Кажимость здесь всё – и вал, и Фудзи, и иллюзия спасения, и иллюзия гибели. От этого, однако, – «однако»? – кажущееся не становится ирреальным. «Бытие» и «видимость» – это поспешные альтернативы, ложные конструкции нарушенного зрения. Изображение это полно действия и абсолютного покоя. Мы видим только то, что изображено, но в том, что мы видим, всё одновременно иное и в то же время полностью идентичное тому, что мы видим.

Западное мышление не располагает понятиями для такого положения вещей – разве только претенциозно-мистическими, стремящимися еще что-то упорядочить там, где всё уже заканчивается. Популярная гравюра Хокусая без пафоса разъясняет, что в том краю, для которого в нашем понимании нет ни одного нужного понятия, царит особая повседневность – естественность имеющегося в достатке жизненного опыта, где в противоположном не видят для себя возражения и воспринимают волну и гору, жизнь и смерть, бытие и небытие как явную тайну тождественности. Что для нас едва ли стало бы доступной – или напускающей на себя таинственность – истиной здесь естественно, как свет, становится художественным изображением. В древней Японии это не считалось высоким искусством. И в то же время гравюра эта не была ничем иным.

Японской традиции, как и нашей средневековой, практически было неведомо такое понятие, как центральная перспектива. Предметы в пейзаже располагались в зависимости от ценности, которую они представляли для зрителя. Великая Фудзи – не тронутая бушующими волнами. Гребцы – маленькие по сравнению и с горой, и с волнами. Лодки – нечто значительное в борьбе со стихией. Малое и большое – одинаково великое и то и другое.
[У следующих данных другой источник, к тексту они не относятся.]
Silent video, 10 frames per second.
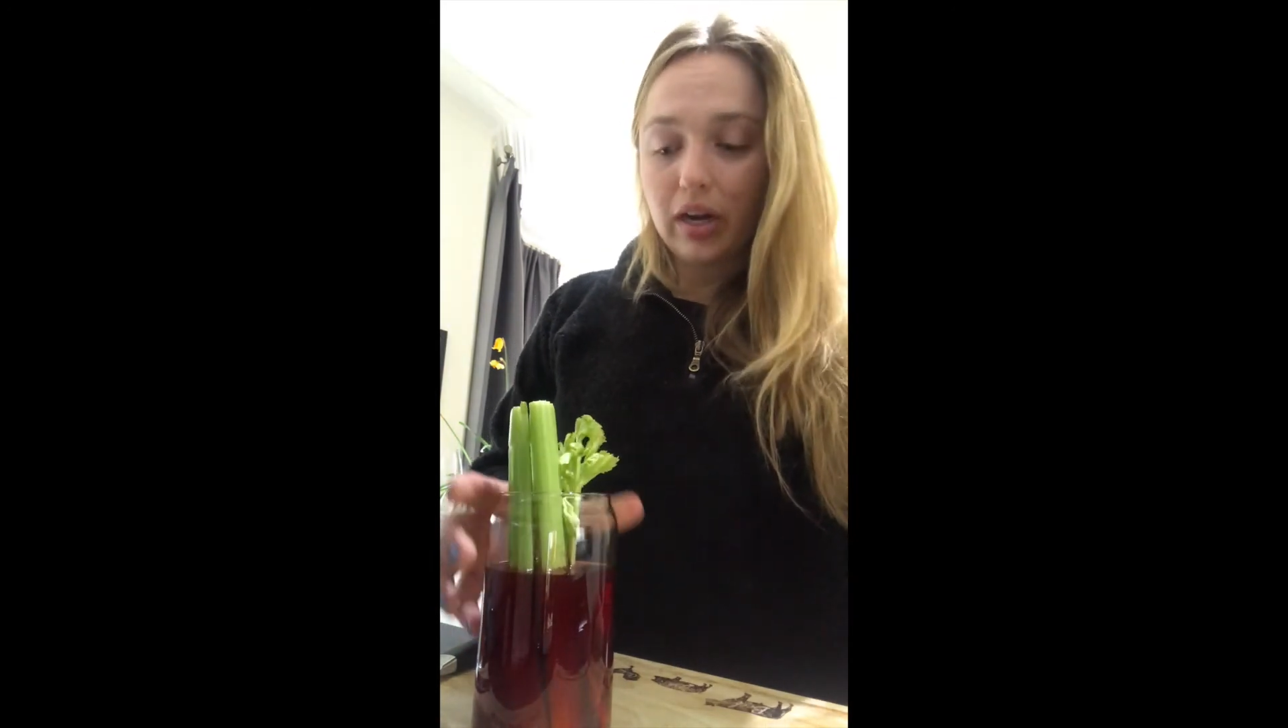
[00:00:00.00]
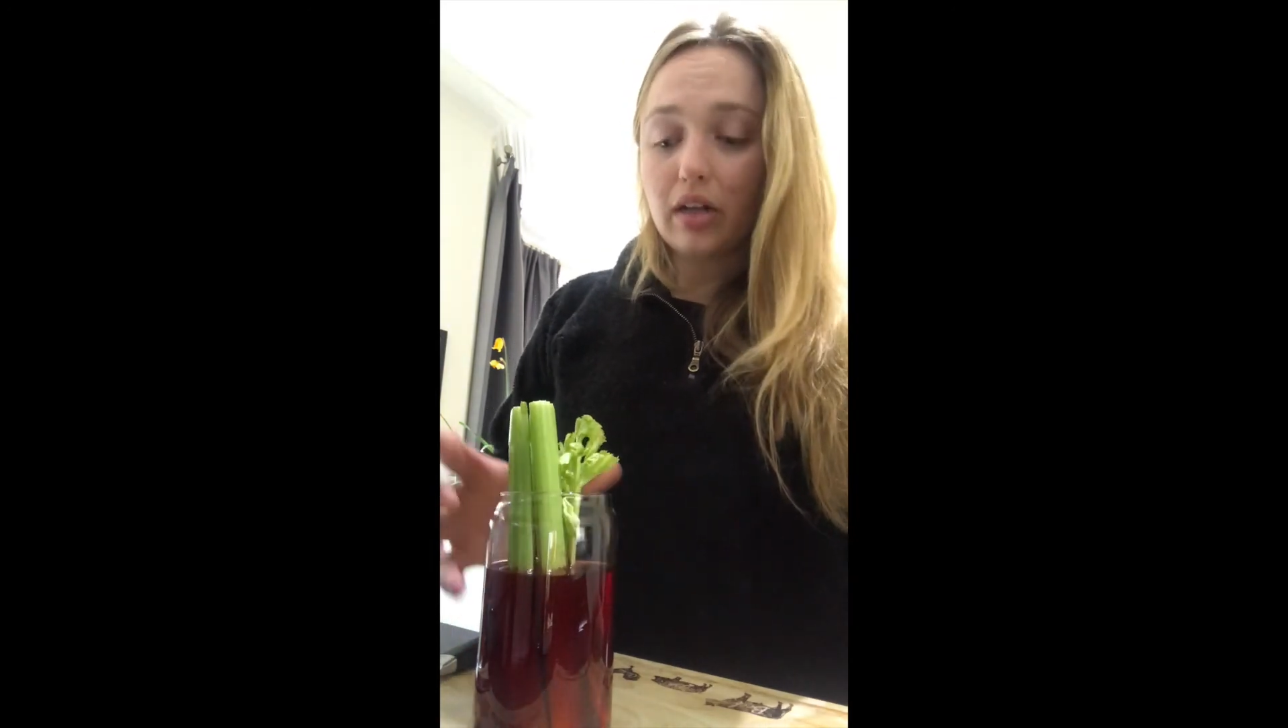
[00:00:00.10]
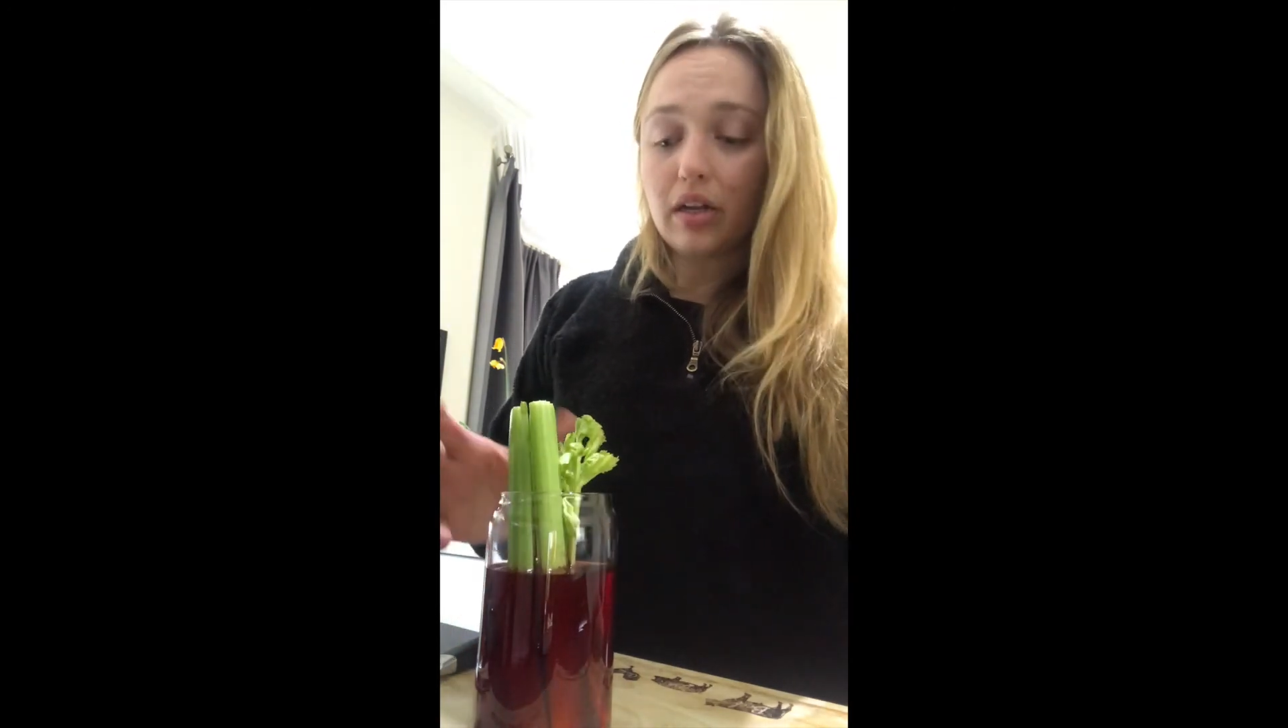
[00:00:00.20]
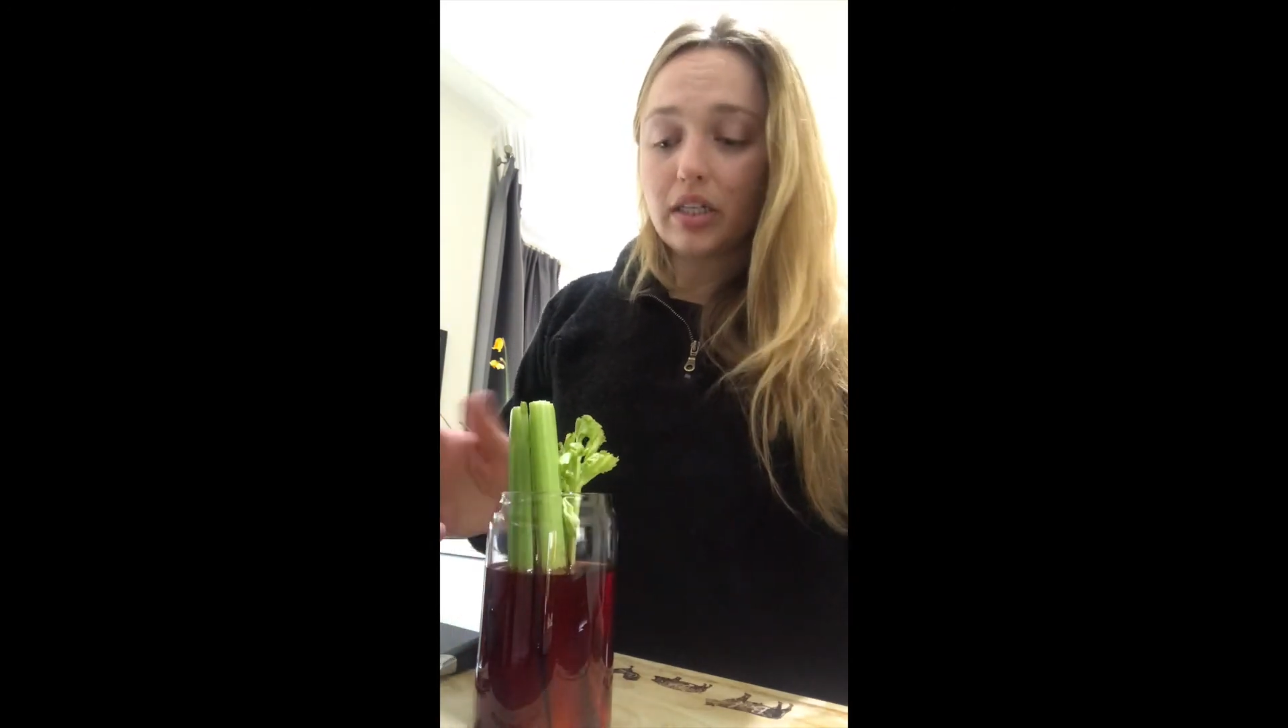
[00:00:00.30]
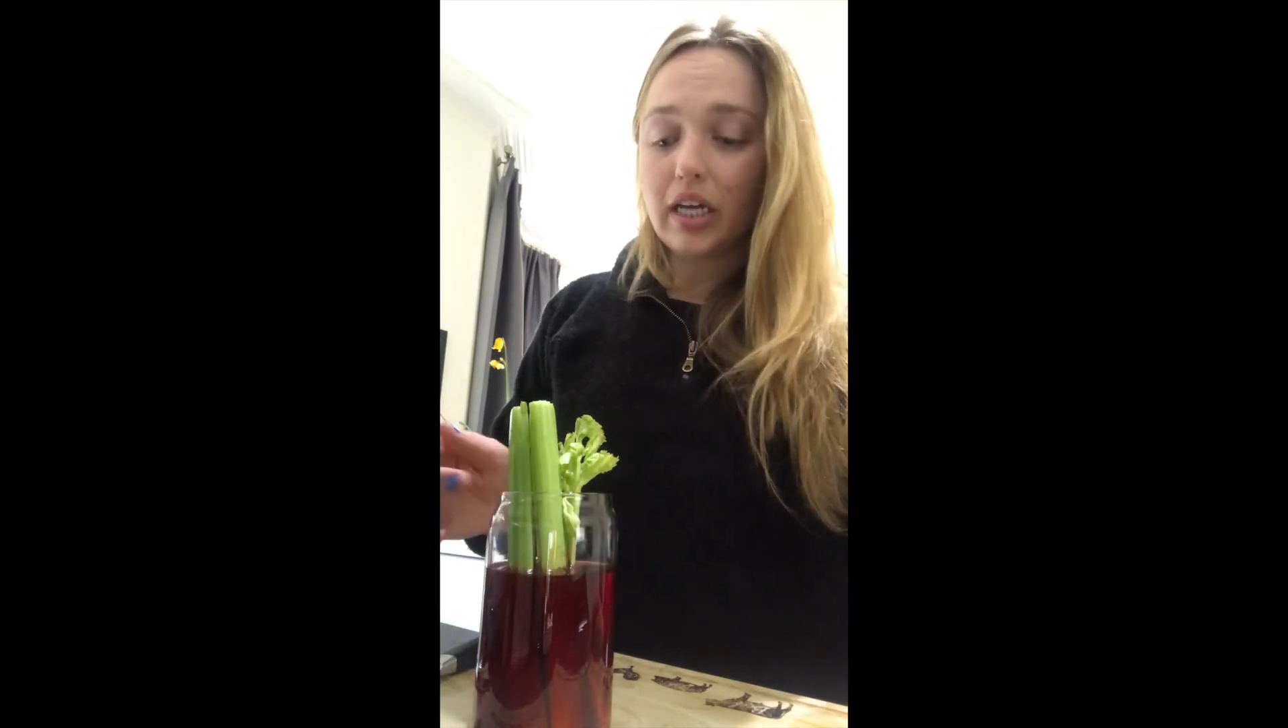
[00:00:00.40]
a
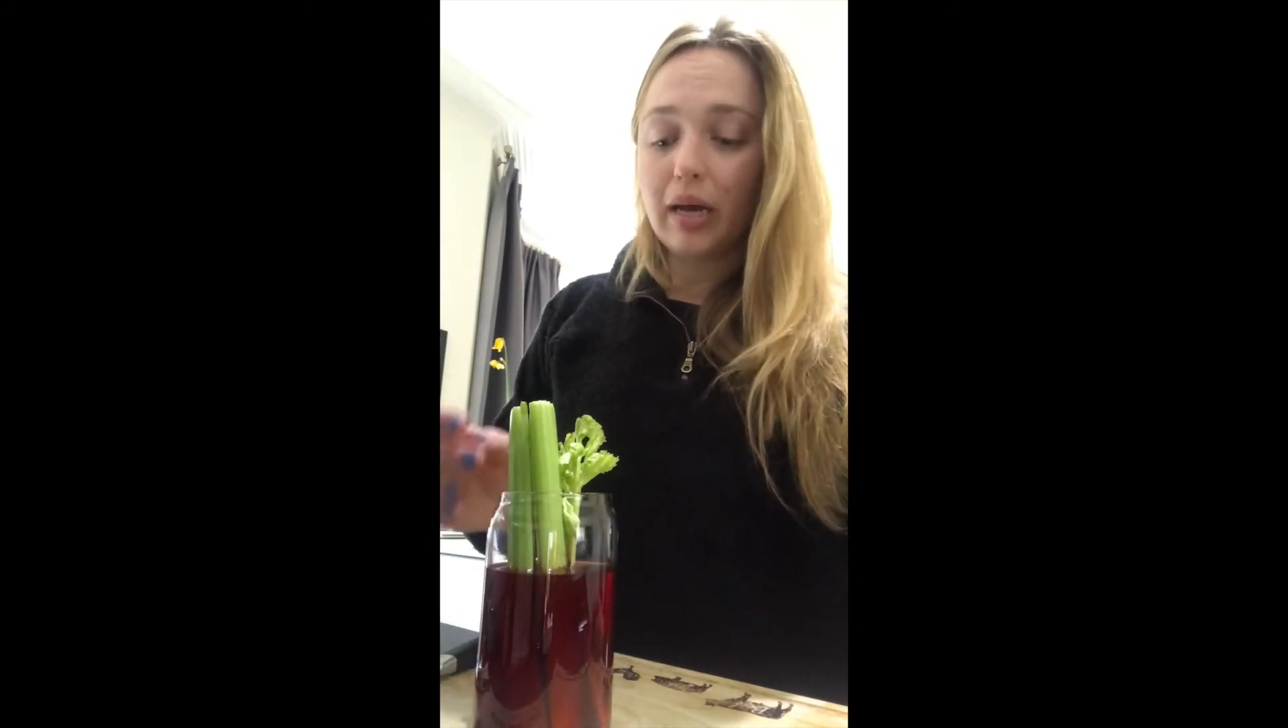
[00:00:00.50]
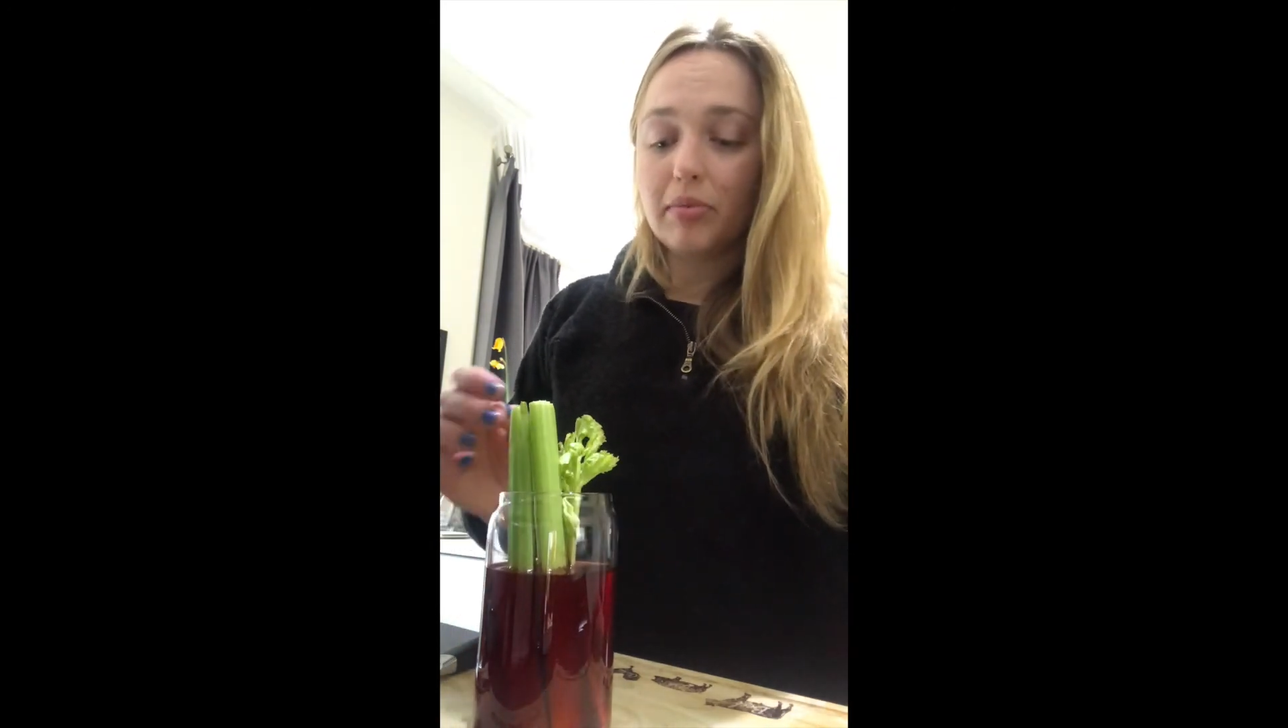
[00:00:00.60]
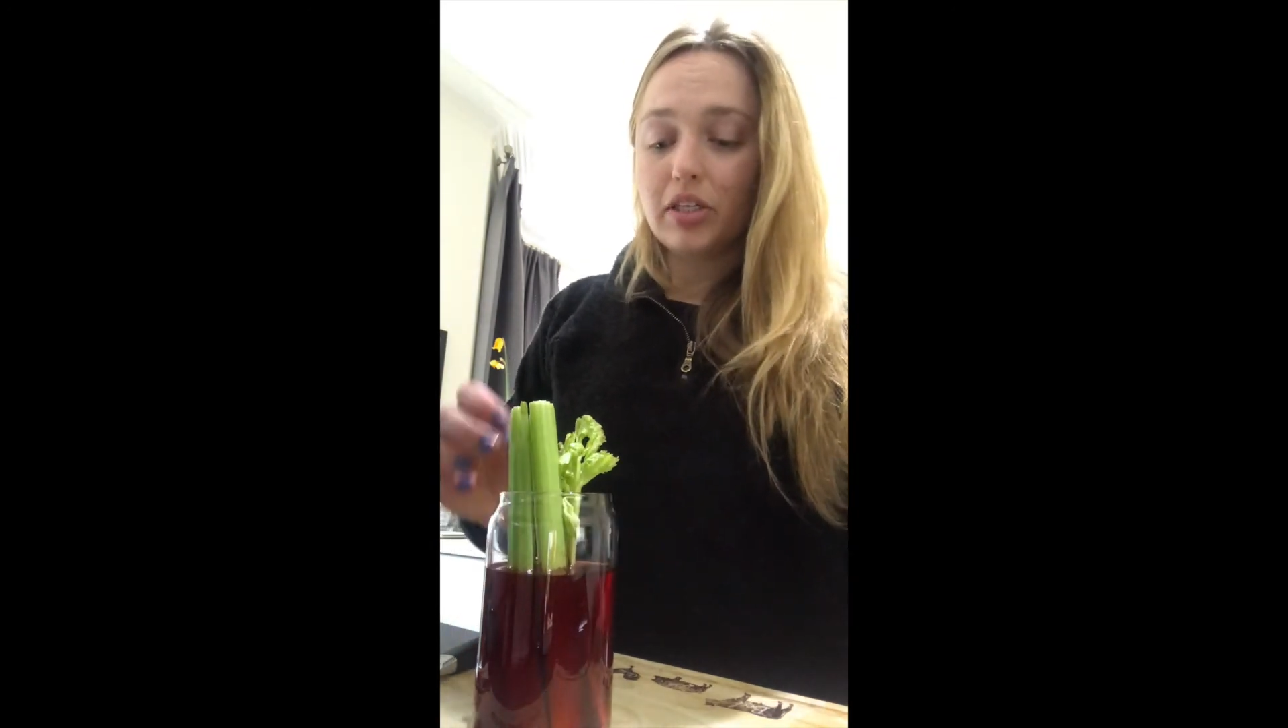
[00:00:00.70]
lot of time to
Был ли мой юный взгляд на гравюру Хокусая все-таки более точным? В то время Фудзи была мною практически не замечена – из-за волн. Но чтобы осознать прежнюю ложность своего восприятия, я должен был впоследствии сначала все же понять истинную суть философии этого искусства.

Для того чтобы Фудзи могла двигаться, волна должна научиться замирать.

Но где же Канагава? На гравюре Хокусая ее совсем не видно. И это может означать только одно: вид от Канагавы доступен любому глазу и остается открытым для всех в любом уголке мира.

Япония – эскиз фрактального[52] портрета

Когда ж, на гребне дня земного,

Дознаньем чувств постигнешь слово:

«Лишь плодотворное цени!» Не уставай пытливым оком

Следить за зиждущим потоком… [53] -


если бы этой мысли Гёте было достаточно для того, чтобы вторить его словам без тени сомнения, то мы вполне могли бы удовлетвориться нашим представлением о Японии. Потому что с тех пор, как Колумб искал на карибском Гуанахани Страну Золотых Крыш, сказочный остров Ципангу из рассказов Марко Поло; с тех пор, как западные первооткрыватели наводнили своими мечтами, проектами, образами врагов незнакомые им побережья, Новый только для них Свет, то есть вот уже половину тысячелетия, порожденные ими недоразумения являлись, однако, плодотворными – в том смысле, что имели большие последствия для обеих сторон. Плодотворными, да, но и тлетворными тоже.

Ведь куда бы ни добирались представители западной цивилизации, они везде изменяли все чужое по своему образу и подобию. То, что представало их взору, они с силой гнули в одну или другую сторону, пока оно не начинало соответствовать их представлениям. А если предмет их интереса никак не хотел подчиняться, они уничтожали его, вместо того чтобы воспитывать себя, развивать свой интерес или даже отказаться от него, оставить в покое. Потому что их произвол, притом в грубейшей форме, был мерой всех вещей; а они, только они одни, были самыми развитыми предъявителями человеческой расы, которые имели право предписывать эту меру другим, более того, даже были обязаны это делать.

Получивший все полномочия колонизатор и приносящий исцеление душам миссионер – таков был двойной лик Белого Человека, который он являл тем, кто отличался от него, а это означало – всему тому, что нуждалось в цивилизации, опеке, руководстве и указании. Плодотворный и тлетворный способ насаждать истину – собственную и единственную; признавать только то, что похоже на нас, и одобрять то, что нас устраивает. Давать обещание, похожее… на угрозу.